[Assignment]
No pictures, please. Copy exactly the lines from the one with "[6:39.66-6:40.56]" through the final line below.

[Dataset]
|---|

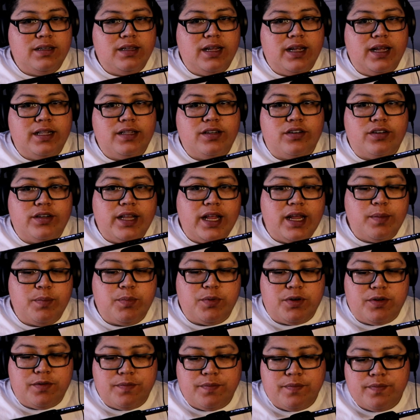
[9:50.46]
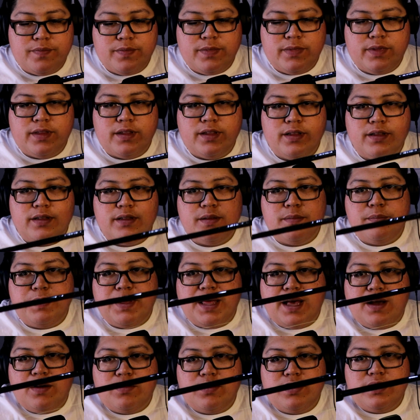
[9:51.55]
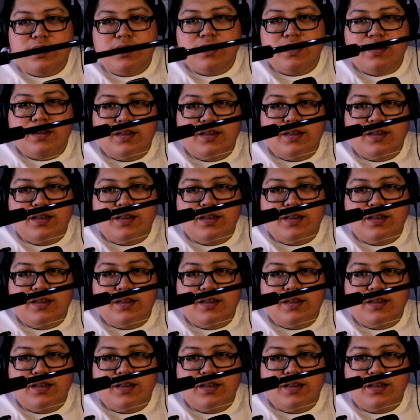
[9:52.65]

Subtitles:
and their taper. Power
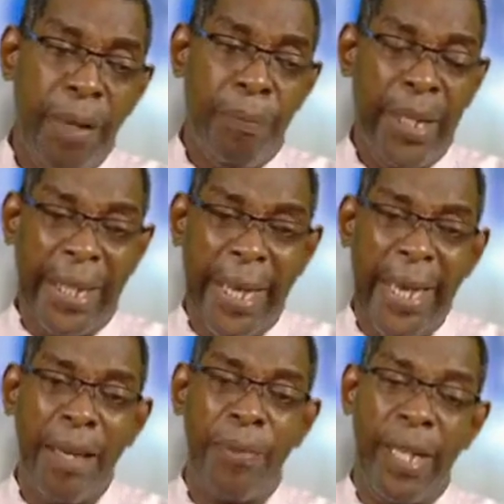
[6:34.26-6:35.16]

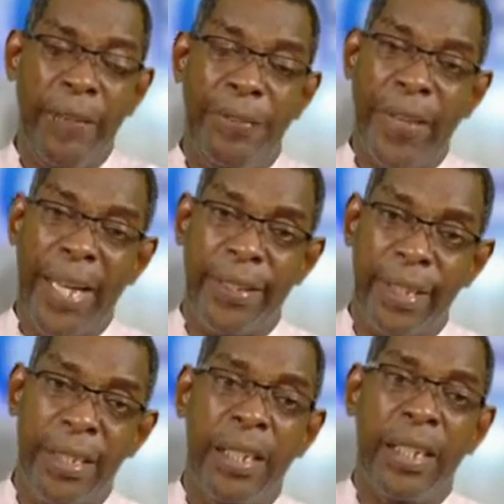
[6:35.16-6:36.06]
became a
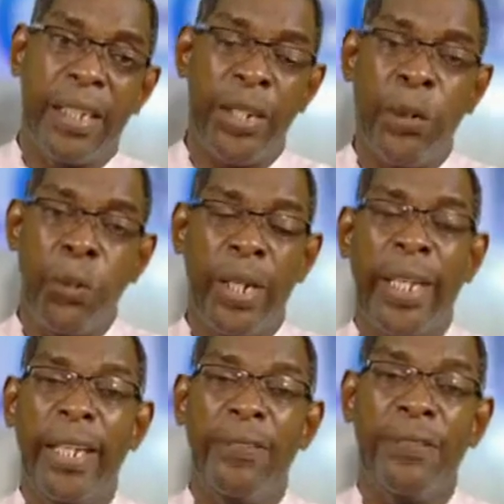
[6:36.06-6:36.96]
father not
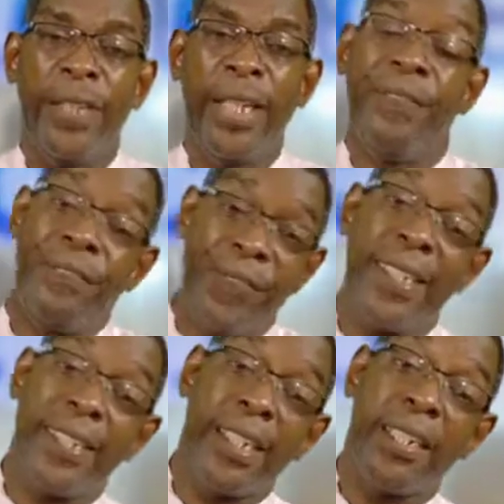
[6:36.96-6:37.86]
only of a
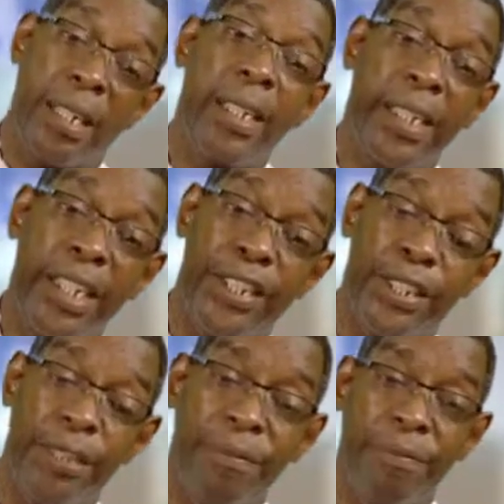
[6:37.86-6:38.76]
physical
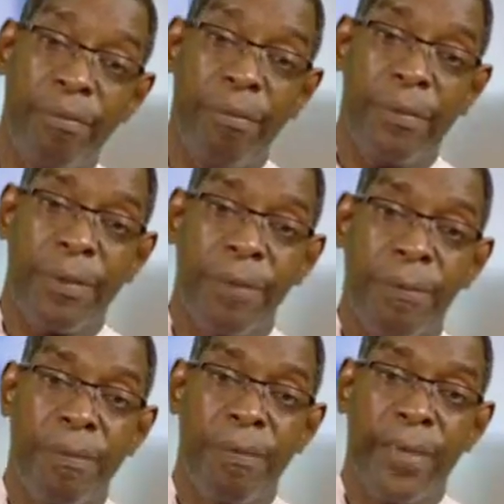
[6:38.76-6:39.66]
nation,
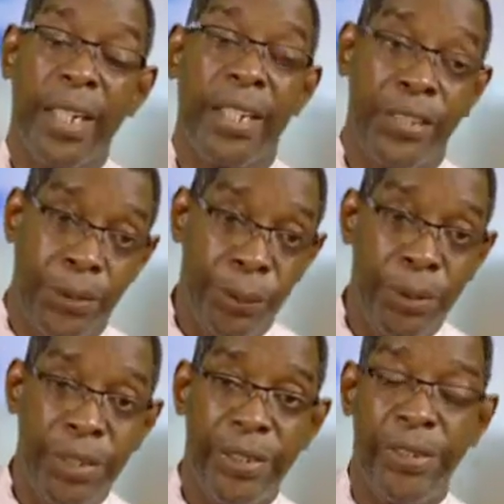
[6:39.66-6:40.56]
the
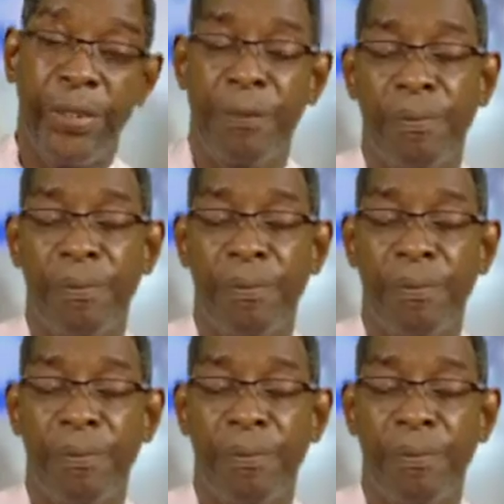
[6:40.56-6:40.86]
Jews,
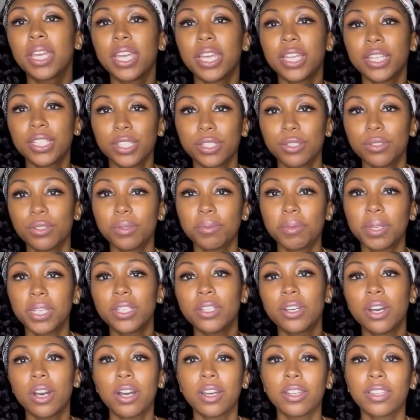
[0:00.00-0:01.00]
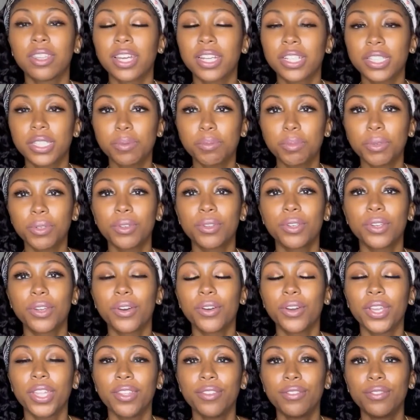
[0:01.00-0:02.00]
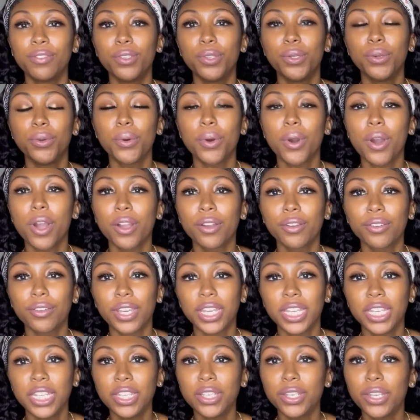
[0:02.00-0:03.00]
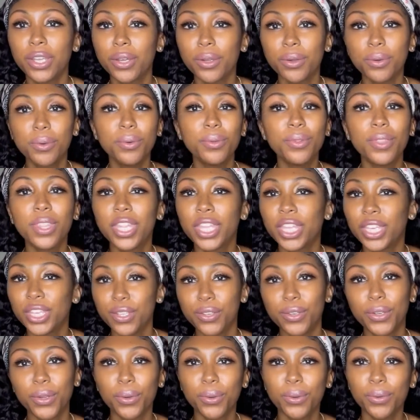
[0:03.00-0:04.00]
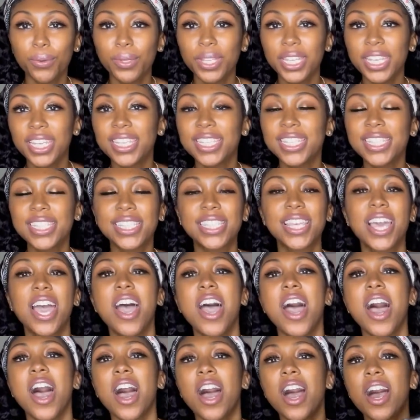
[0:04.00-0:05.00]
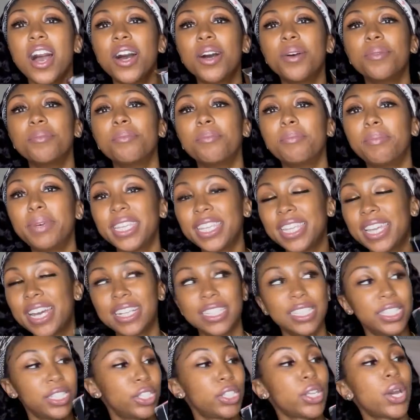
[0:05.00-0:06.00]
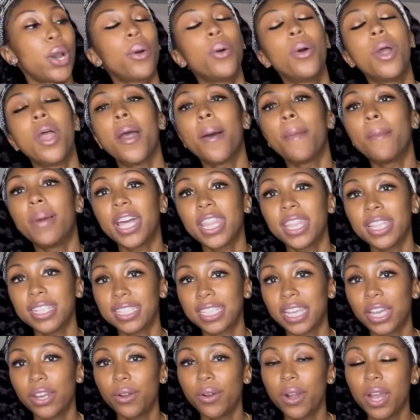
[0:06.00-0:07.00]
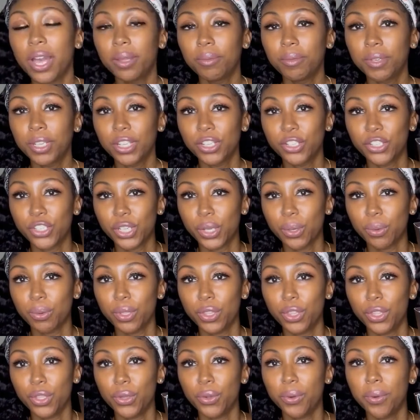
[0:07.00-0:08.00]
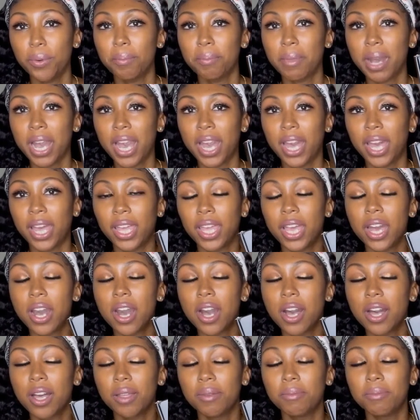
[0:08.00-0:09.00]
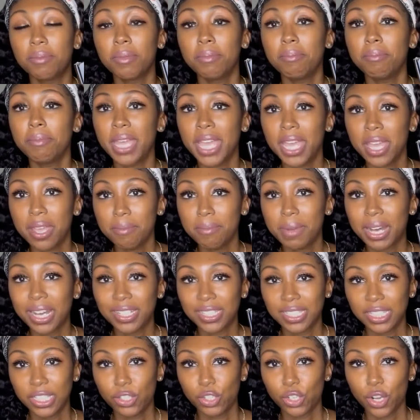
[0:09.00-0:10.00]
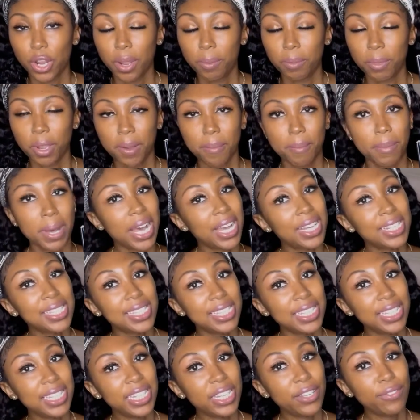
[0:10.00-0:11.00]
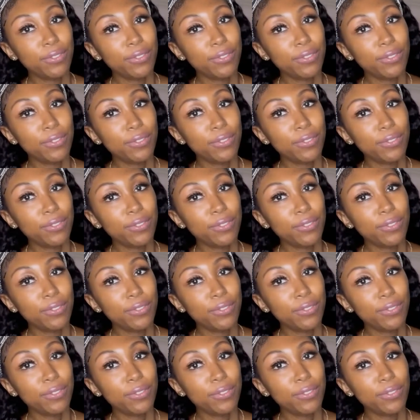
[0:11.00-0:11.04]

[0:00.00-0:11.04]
Excuse my dog, that's Bruno. If you already know, then you know who he is. But yes, so by the title, I'm going to share with you my May Boxycharm unboxing.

|---|

[Task solution]
[6:39.66-6:40.56]
the
[6:40.56-6:40.86]
Jews,
[0:00.00-0:01.00]
[0:01.00-0:02.00]
[0:02.00-0:03.00]
[0:03.00-0:04.00]
[0:04.00-0:05.00]
[0:05.00-0:06.00]
[0:06.00-0:07.00]
[0:07.00-0:08.00]
[0:08.00-0:09.00]
[0:09.00-0:10.00]
[0:10.00-0:11.00]
[0:11.00-0:11.04]

[0:00.00-0:11.04]
Excuse my dog, that's Bruno. If you already know, then you know who he is. But yes, so by the title, I'm going to share with you my May Boxycharm unboxing.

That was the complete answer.